*Record excerpts:*
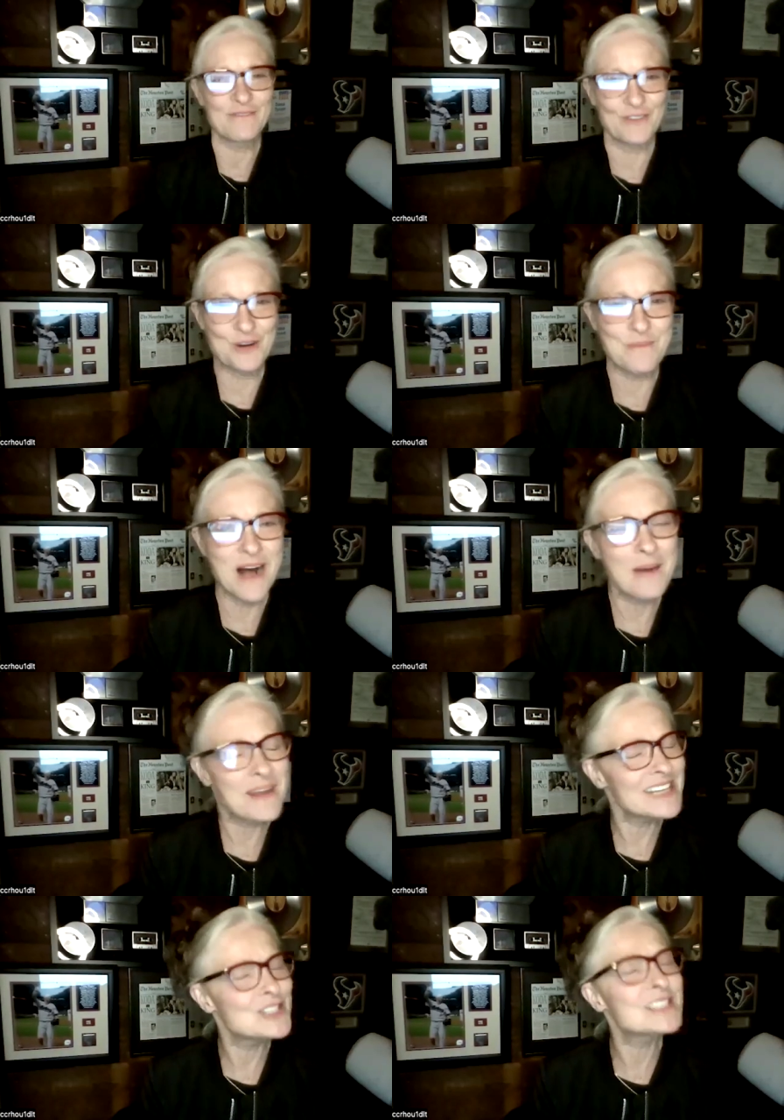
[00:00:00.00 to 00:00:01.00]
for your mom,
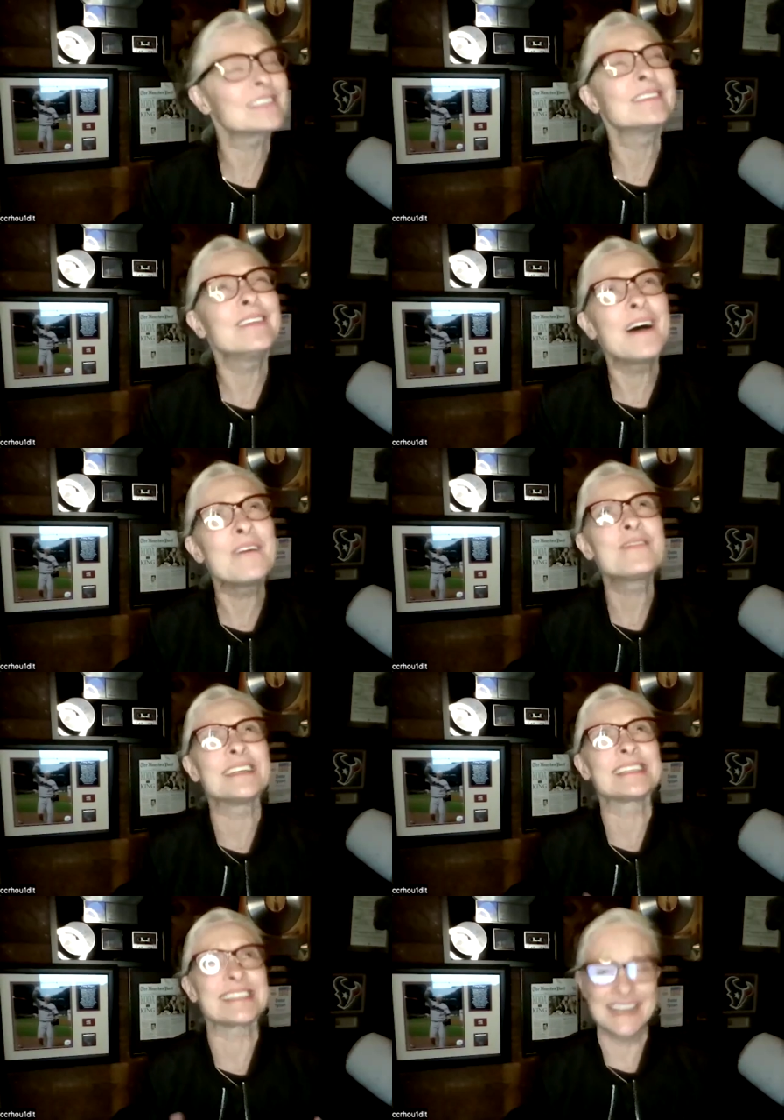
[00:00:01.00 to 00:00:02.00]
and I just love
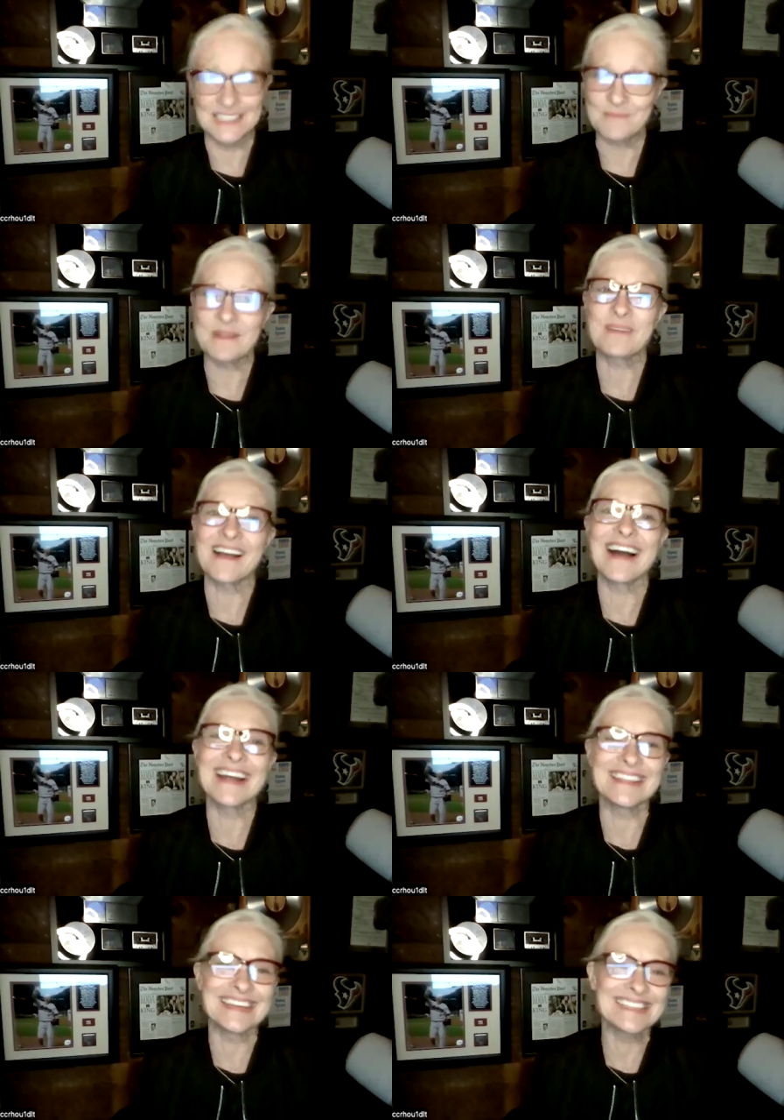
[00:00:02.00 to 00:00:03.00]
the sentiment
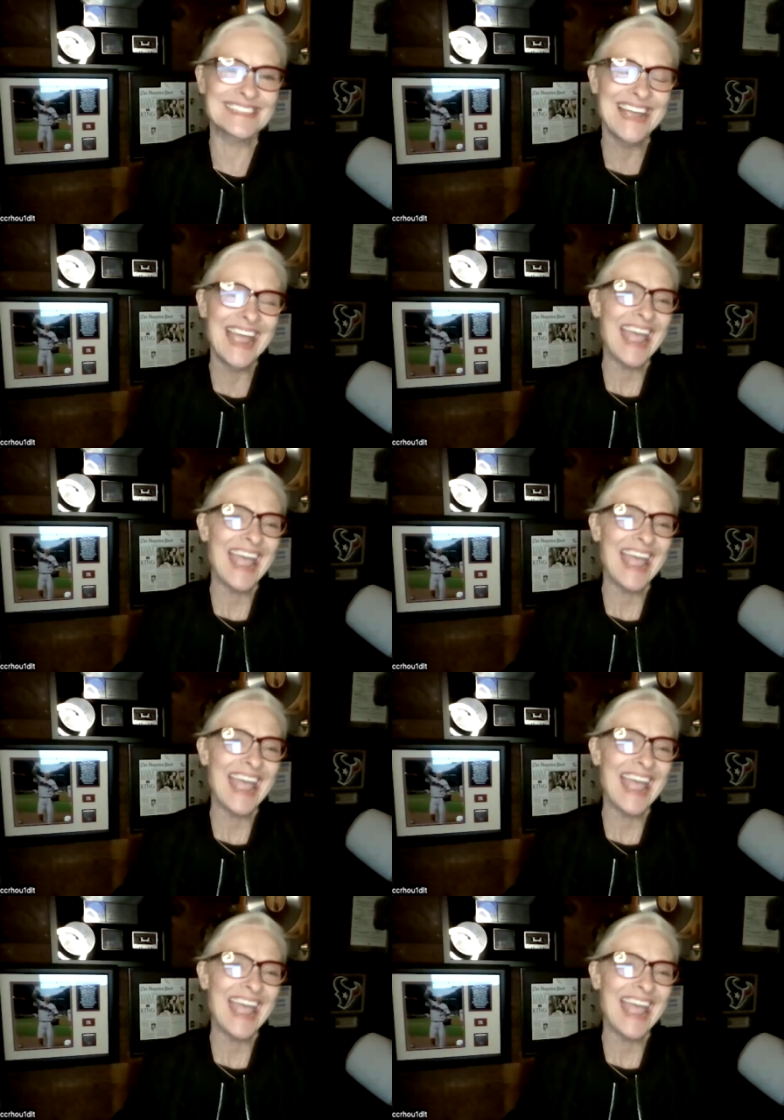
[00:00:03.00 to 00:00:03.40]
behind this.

*Activity:*
Write the records above out again exactly, but not the pictures.

*Response box:*
[00:00:00.00 to 00:00:01.00]
for your mom,
[00:00:01.00 to 00:00:02.00]
and I just love
[00:00:02.00 to 00:00:03.00]
the sentiment
[00:00:03.00 to 00:00:03.40]
behind this.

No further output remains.